■ TRY IT ■
All of the data must be written out verbatim, with pictures excluded.

====== PROVIDED RECORDS ======

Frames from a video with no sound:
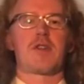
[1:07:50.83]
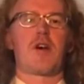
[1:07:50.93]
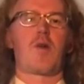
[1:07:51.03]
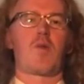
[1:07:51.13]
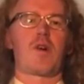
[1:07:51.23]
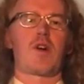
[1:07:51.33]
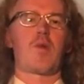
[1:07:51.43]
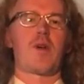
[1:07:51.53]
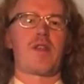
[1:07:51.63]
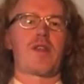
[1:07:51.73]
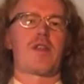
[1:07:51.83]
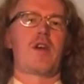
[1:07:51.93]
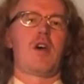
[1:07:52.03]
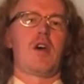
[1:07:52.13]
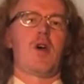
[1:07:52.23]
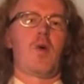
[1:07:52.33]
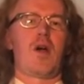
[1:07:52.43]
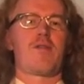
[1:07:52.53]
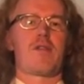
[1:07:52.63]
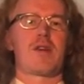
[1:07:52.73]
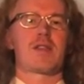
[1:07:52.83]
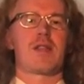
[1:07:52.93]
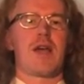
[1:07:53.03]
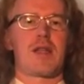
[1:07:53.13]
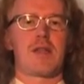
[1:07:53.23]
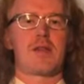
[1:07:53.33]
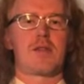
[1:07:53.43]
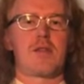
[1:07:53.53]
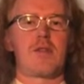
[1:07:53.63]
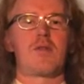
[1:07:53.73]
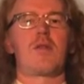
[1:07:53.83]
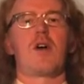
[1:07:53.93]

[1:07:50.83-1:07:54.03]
I'll work with whoever is elected to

======

■ EXPECTED OUTPUT ■
Frames from a video with no sound:
[1:07:50.83]
[1:07:50.93]
[1:07:51.03]
[1:07:51.13]
[1:07:51.23]
[1:07:51.33]
[1:07:51.43]
[1:07:51.53]
[1:07:51.63]
[1:07:51.73]
[1:07:51.83]
[1:07:51.93]
[1:07:52.03]
[1:07:52.13]
[1:07:52.23]
[1:07:52.33]
[1:07:52.43]
[1:07:52.53]
[1:07:52.63]
[1:07:52.73]
[1:07:52.83]
[1:07:52.93]
[1:07:53.03]
[1:07:53.13]
[1:07:53.23]
[1:07:53.33]
[1:07:53.43]
[1:07:53.53]
[1:07:53.63]
[1:07:53.73]
[1:07:53.83]
[1:07:53.93]

[1:07:50.83-1:07:54.03]
I'll work with whoever is elected to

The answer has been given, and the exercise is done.